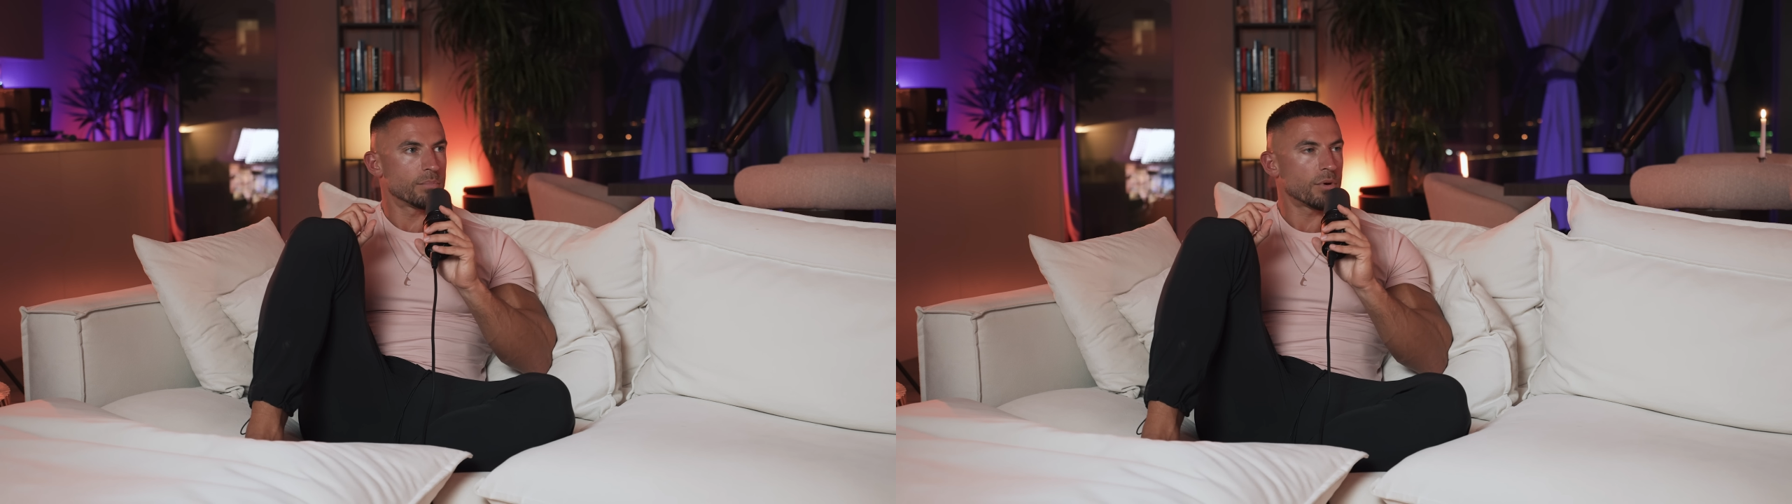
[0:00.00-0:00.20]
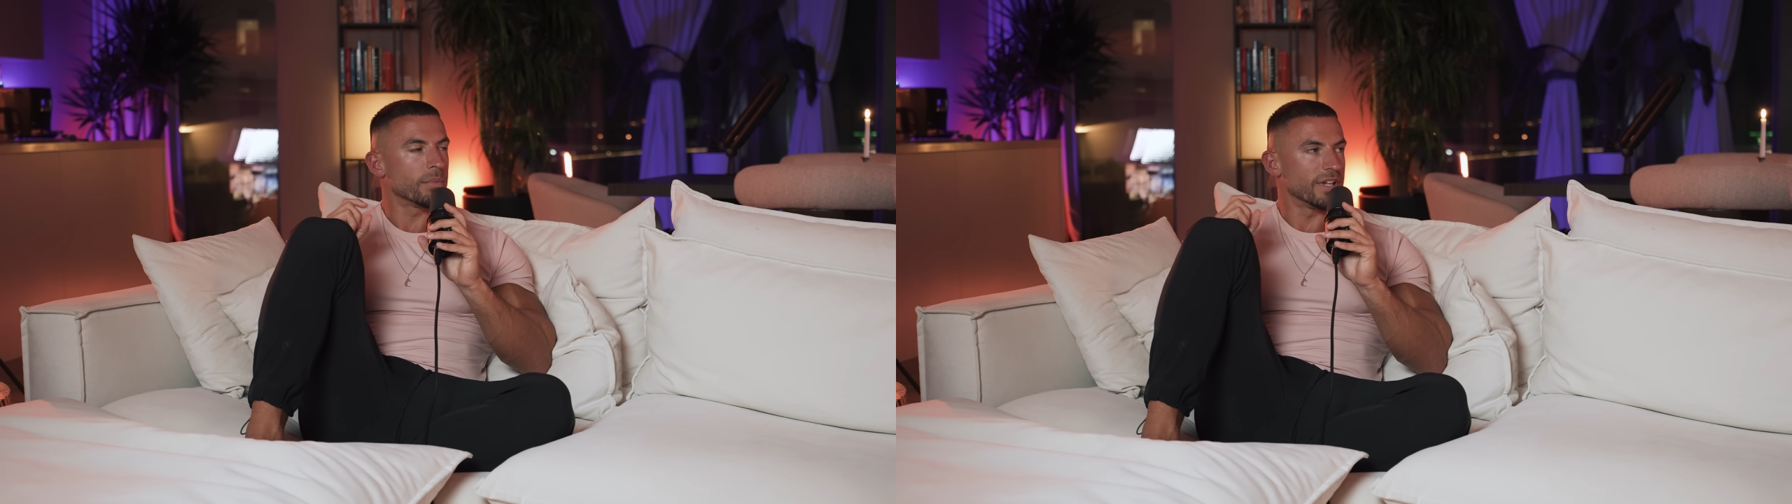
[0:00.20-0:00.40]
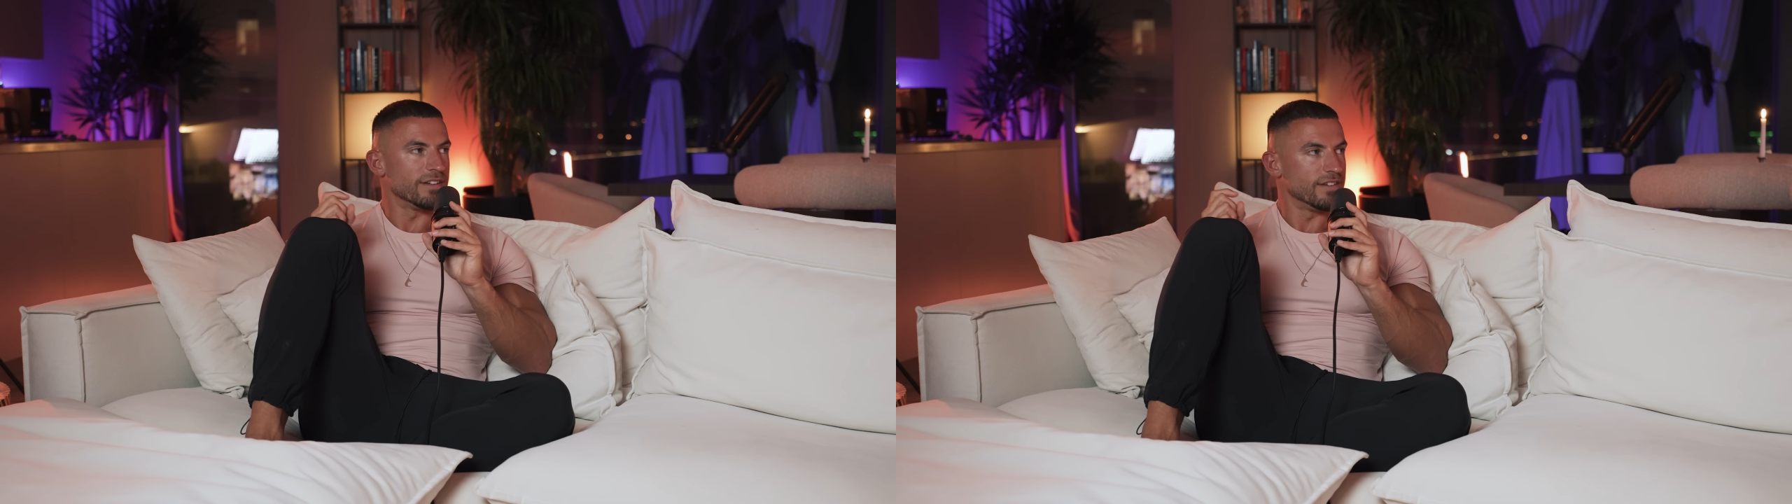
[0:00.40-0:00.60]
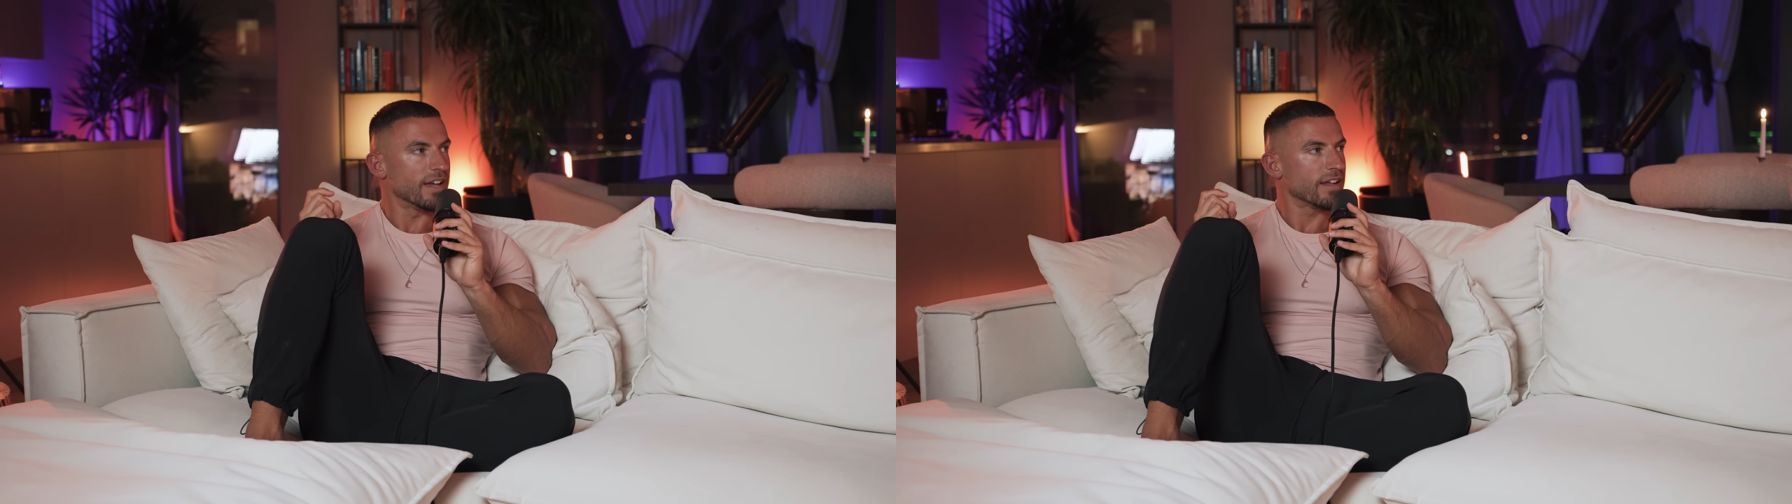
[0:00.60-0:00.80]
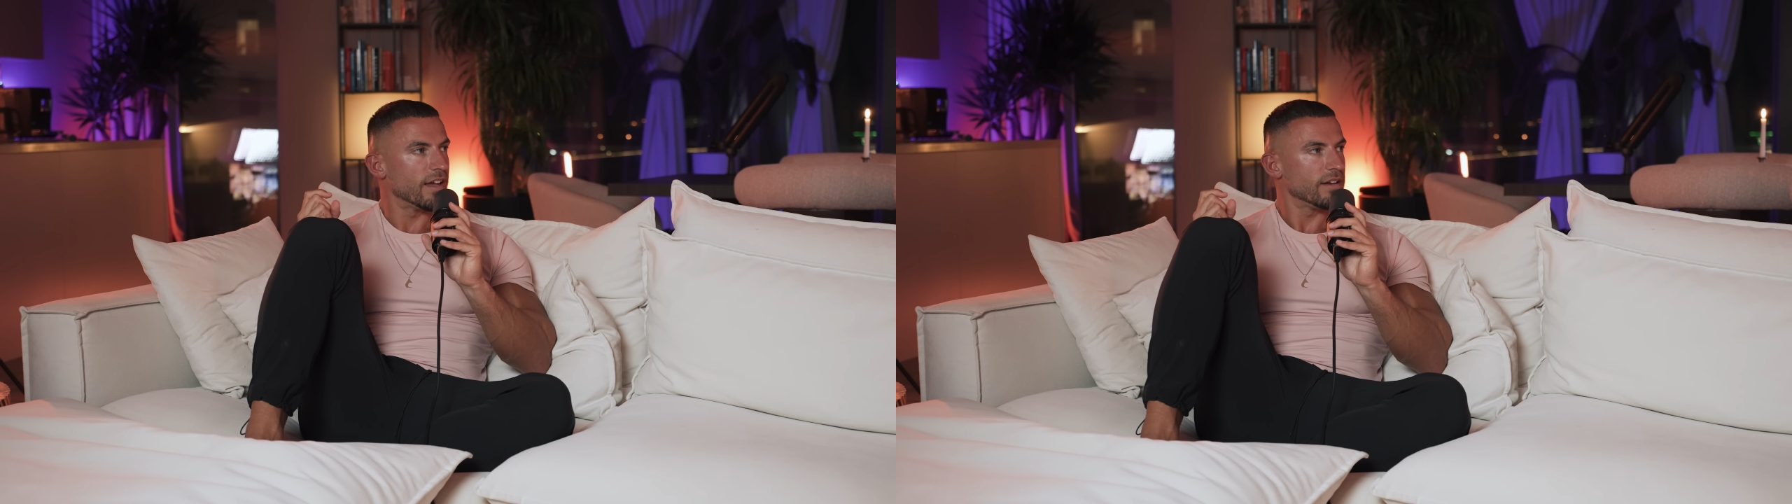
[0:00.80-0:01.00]
probably a
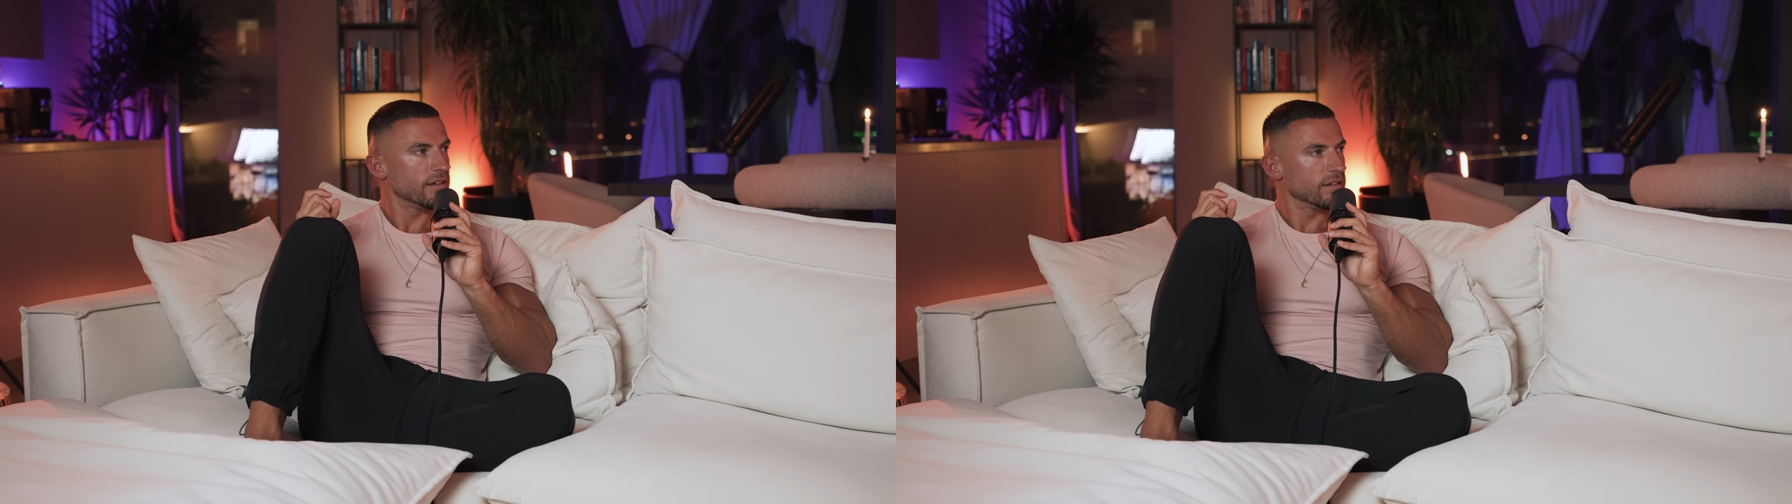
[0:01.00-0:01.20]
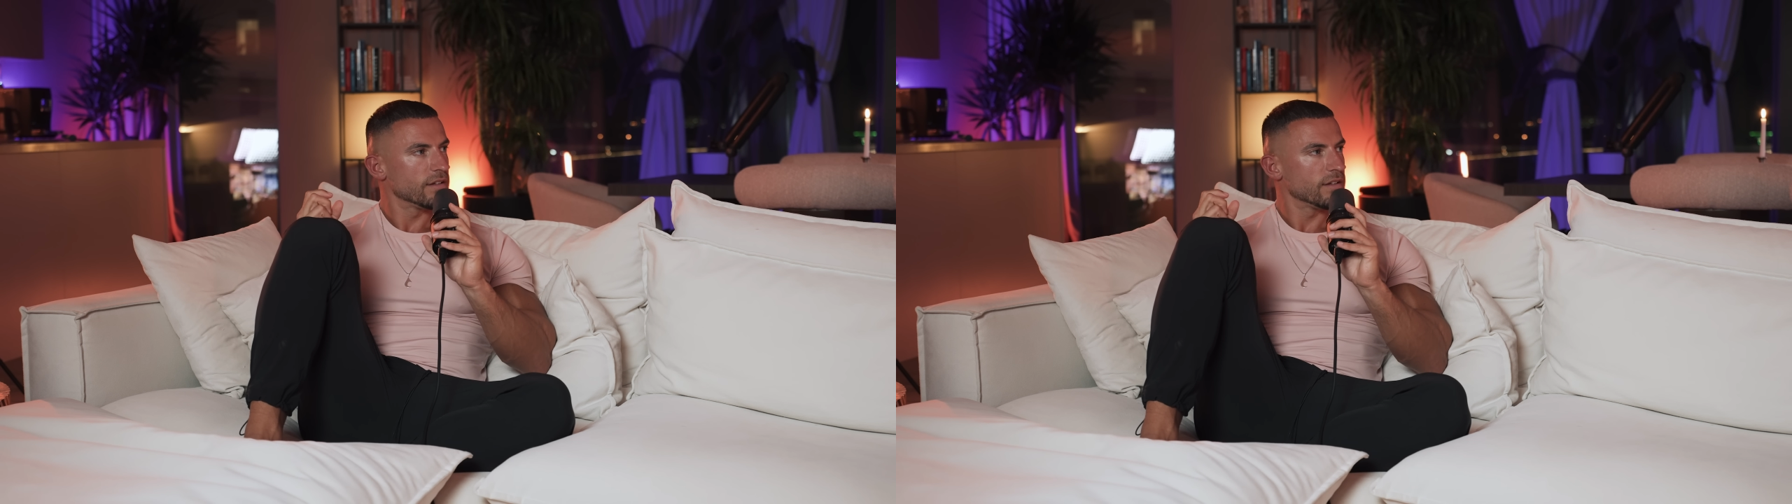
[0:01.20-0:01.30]
dickhead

# # # #

* _What is being asked_
Write out the entries above verbatim, without pictures.

* _Solution to this problem_
[0:00.00-0:00.20]
[0:00.20-0:00.40]
[0:00.40-0:00.60]
[0:00.60-0:00.80]
[0:00.80-0:01.00]
probably a
[0:01.00-0:01.20]
[0:01.20-0:01.30]
dickhead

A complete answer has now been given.